• THE TASK
Would you return the listing exactly as written, apart from its pictures?

STORED DATA Start Marker

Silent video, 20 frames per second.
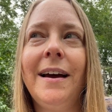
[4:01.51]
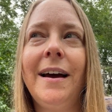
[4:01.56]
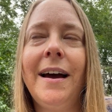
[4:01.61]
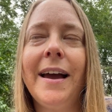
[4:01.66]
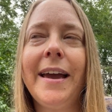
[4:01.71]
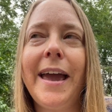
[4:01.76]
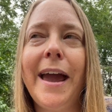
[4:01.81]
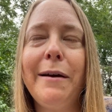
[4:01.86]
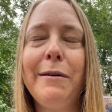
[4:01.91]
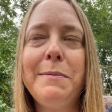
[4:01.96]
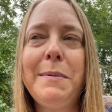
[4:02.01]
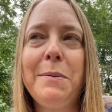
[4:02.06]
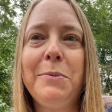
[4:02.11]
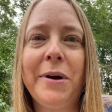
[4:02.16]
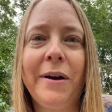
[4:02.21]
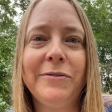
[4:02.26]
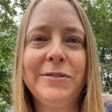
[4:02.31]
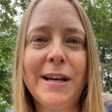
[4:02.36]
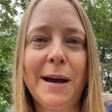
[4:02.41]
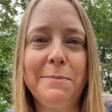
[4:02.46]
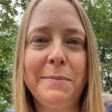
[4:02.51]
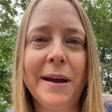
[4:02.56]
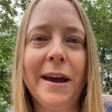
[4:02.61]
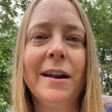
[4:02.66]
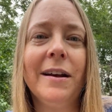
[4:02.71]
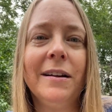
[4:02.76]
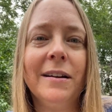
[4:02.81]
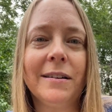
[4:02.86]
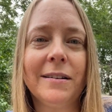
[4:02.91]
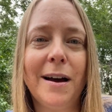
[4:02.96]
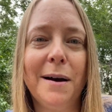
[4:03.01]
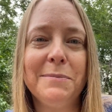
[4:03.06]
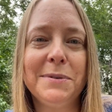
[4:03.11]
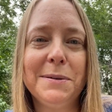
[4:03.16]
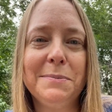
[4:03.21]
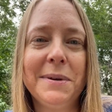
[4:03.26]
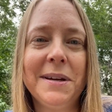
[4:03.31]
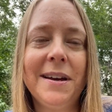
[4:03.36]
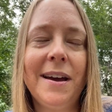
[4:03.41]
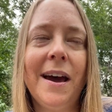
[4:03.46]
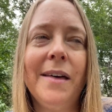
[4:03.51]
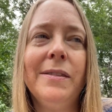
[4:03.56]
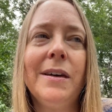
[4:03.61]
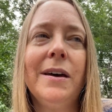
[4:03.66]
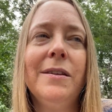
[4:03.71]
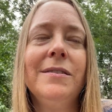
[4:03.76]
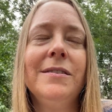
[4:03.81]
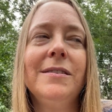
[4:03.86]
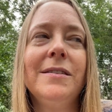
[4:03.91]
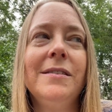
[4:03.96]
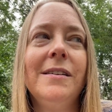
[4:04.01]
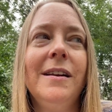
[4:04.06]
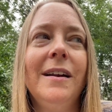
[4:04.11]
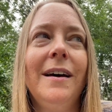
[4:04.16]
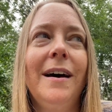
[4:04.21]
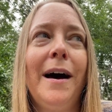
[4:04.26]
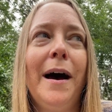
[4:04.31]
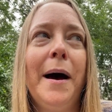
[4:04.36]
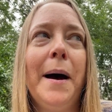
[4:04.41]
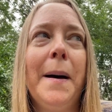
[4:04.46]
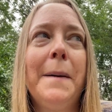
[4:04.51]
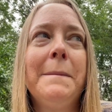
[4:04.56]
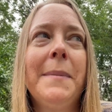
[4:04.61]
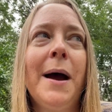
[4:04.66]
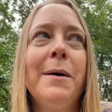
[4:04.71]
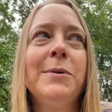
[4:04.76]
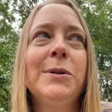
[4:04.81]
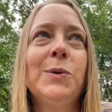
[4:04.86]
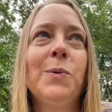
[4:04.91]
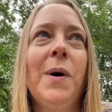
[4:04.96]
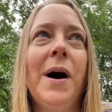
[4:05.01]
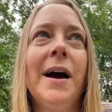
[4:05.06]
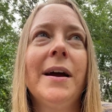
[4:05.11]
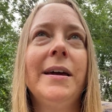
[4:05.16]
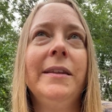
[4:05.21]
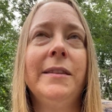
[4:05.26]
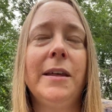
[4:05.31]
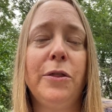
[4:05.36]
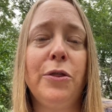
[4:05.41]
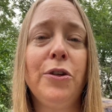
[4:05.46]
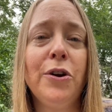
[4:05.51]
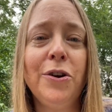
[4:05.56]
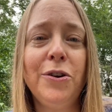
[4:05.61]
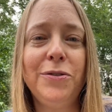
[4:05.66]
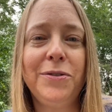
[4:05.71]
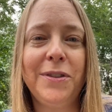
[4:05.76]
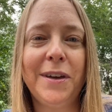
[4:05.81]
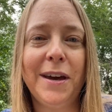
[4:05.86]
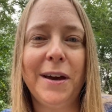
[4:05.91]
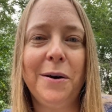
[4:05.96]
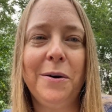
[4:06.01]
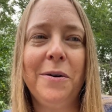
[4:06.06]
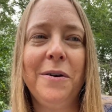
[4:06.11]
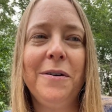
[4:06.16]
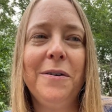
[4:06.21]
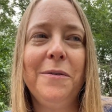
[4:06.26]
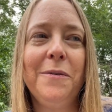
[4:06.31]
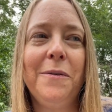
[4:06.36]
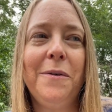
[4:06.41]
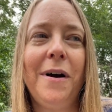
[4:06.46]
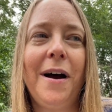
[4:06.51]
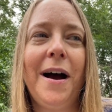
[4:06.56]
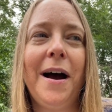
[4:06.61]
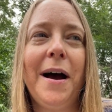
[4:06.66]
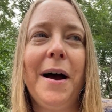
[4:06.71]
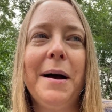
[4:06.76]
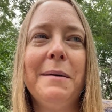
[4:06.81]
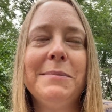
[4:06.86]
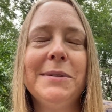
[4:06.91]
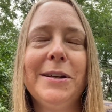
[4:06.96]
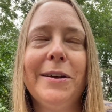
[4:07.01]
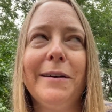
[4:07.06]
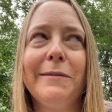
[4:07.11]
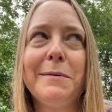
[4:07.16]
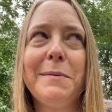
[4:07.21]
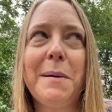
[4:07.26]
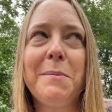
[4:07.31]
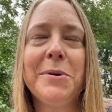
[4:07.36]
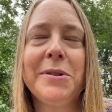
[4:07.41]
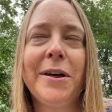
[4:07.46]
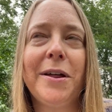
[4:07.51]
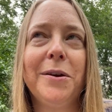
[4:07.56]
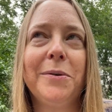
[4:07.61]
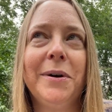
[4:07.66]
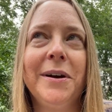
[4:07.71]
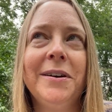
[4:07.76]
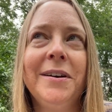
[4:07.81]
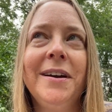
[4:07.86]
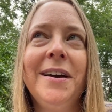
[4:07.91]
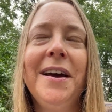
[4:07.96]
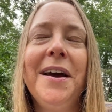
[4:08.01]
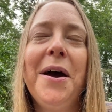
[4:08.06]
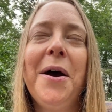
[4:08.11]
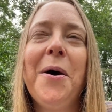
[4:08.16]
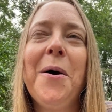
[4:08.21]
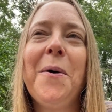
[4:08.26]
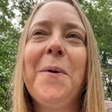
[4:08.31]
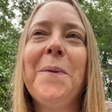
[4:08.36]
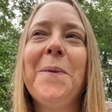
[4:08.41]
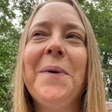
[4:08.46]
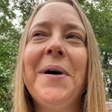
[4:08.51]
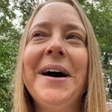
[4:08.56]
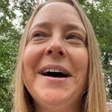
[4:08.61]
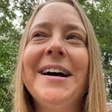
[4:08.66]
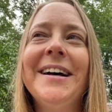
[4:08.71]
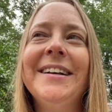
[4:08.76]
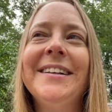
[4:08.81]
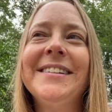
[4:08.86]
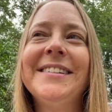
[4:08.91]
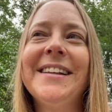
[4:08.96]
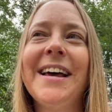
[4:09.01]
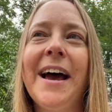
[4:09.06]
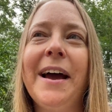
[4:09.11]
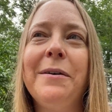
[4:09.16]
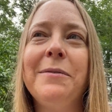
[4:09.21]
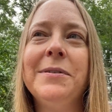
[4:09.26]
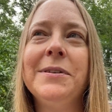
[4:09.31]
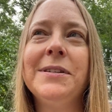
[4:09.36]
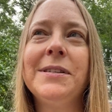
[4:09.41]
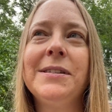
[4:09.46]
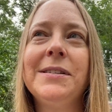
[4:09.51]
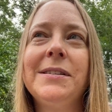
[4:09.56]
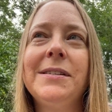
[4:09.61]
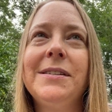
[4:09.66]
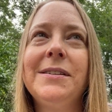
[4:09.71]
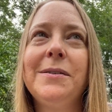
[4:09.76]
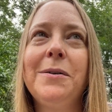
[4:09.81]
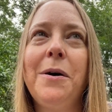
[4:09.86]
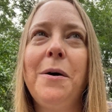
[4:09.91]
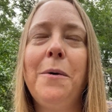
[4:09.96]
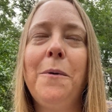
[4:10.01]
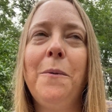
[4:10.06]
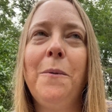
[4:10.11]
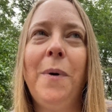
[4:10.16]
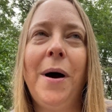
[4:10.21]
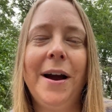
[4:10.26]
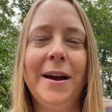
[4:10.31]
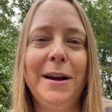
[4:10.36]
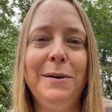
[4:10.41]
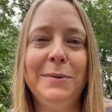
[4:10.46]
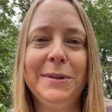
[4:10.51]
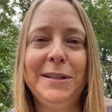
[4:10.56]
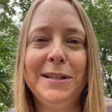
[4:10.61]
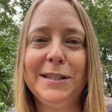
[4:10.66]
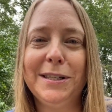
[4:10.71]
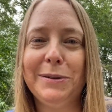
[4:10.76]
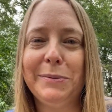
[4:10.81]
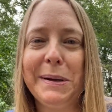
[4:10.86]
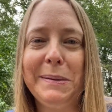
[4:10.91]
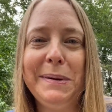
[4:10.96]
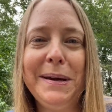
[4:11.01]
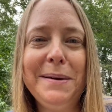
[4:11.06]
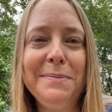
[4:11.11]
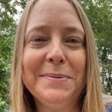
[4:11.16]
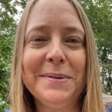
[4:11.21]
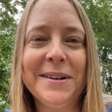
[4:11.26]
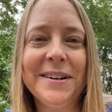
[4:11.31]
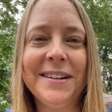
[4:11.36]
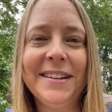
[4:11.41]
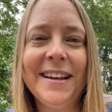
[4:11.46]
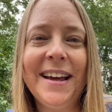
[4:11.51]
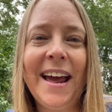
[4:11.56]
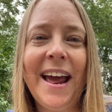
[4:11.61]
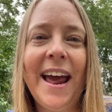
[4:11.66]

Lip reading: I can't remember off the top of my head. It'll come to me. And then I was walking. The third thing, until I remember the other one, was I was walking with these three people.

STORED DATA End Marker

• THE ANSWER
Silent video, 20 frames per second.
[4:01.51]
[4:01.56]
[4:01.61]
[4:01.66]
[4:01.71]
[4:01.76]
[4:01.81]
[4:01.86]
[4:01.91]
[4:01.96]
[4:02.01]
[4:02.06]
[4:02.11]
[4:02.16]
[4:02.21]
[4:02.26]
[4:02.31]
[4:02.36]
[4:02.41]
[4:02.46]
[4:02.51]
[4:02.56]
[4:02.61]
[4:02.66]
[4:02.71]
[4:02.76]
[4:02.81]
[4:02.86]
[4:02.91]
[4:02.96]
[4:03.01]
[4:03.06]
[4:03.11]
[4:03.16]
[4:03.21]
[4:03.26]
[4:03.31]
[4:03.36]
[4:03.41]
[4:03.46]
[4:03.51]
[4:03.56]
[4:03.61]
[4:03.66]
[4:03.71]
[4:03.76]
[4:03.81]
[4:03.86]
[4:03.91]
[4:03.96]
[4:04.01]
[4:04.06]
[4:04.11]
[4:04.16]
[4:04.21]
[4:04.26]
[4:04.31]
[4:04.36]
[4:04.41]
[4:04.46]
[4:04.51]
[4:04.56]
[4:04.61]
[4:04.66]
[4:04.71]
[4:04.76]
[4:04.81]
[4:04.86]
[4:04.91]
[4:04.96]
[4:05.01]
[4:05.06]
[4:05.11]
[4:05.16]
[4:05.21]
[4:05.26]
[4:05.31]
[4:05.36]
[4:05.41]
[4:05.46]
[4:05.51]
[4:05.56]
[4:05.61]
[4:05.66]
[4:05.71]
[4:05.76]
[4:05.81]
[4:05.86]
[4:05.91]
[4:05.96]
[4:06.01]
[4:06.06]
[4:06.11]
[4:06.16]
[4:06.21]
[4:06.26]
[4:06.31]
[4:06.36]
[4:06.41]
[4:06.46]
[4:06.51]
[4:06.56]
[4:06.61]
[4:06.66]
[4:06.71]
[4:06.76]
[4:06.81]
[4:06.86]
[4:06.91]
[4:06.96]
[4:07.01]
[4:07.06]
[4:07.11]
[4:07.16]
[4:07.21]
[4:07.26]
[4:07.31]
[4:07.36]
[4:07.41]
[4:07.46]
[4:07.51]
[4:07.56]
[4:07.61]
[4:07.66]
[4:07.71]
[4:07.76]
[4:07.81]
[4:07.86]
[4:07.91]
[4:07.96]
[4:08.01]
[4:08.06]
[4:08.11]
[4:08.16]
[4:08.21]
[4:08.26]
[4:08.31]
[4:08.36]
[4:08.41]
[4:08.46]
[4:08.51]
[4:08.56]
[4:08.61]
[4:08.66]
[4:08.71]
[4:08.76]
[4:08.81]
[4:08.86]
[4:08.91]
[4:08.96]
[4:09.01]
[4:09.06]
[4:09.11]
[4:09.16]
[4:09.21]
[4:09.26]
[4:09.31]
[4:09.36]
[4:09.41]
[4:09.46]
[4:09.51]
[4:09.56]
[4:09.61]
[4:09.66]
[4:09.71]
[4:09.76]
[4:09.81]
[4:09.86]
[4:09.91]
[4:09.96]
[4:10.01]
[4:10.06]
[4:10.11]
[4:10.16]
[4:10.21]
[4:10.26]
[4:10.31]
[4:10.36]
[4:10.41]
[4:10.46]
[4:10.51]
[4:10.56]
[4:10.61]
[4:10.66]
[4:10.71]
[4:10.76]
[4:10.81]
[4:10.86]
[4:10.91]
[4:10.96]
[4:11.01]
[4:11.06]
[4:11.11]
[4:11.16]
[4:11.21]
[4:11.26]
[4:11.31]
[4:11.36]
[4:11.41]
[4:11.46]
[4:11.51]
[4:11.56]
[4:11.61]
[4:11.66]

Lip reading: I can't remember off the top of my head. It'll come to me. And then I was walking. The third thing, until I remember the other one, was I was walking with these three people.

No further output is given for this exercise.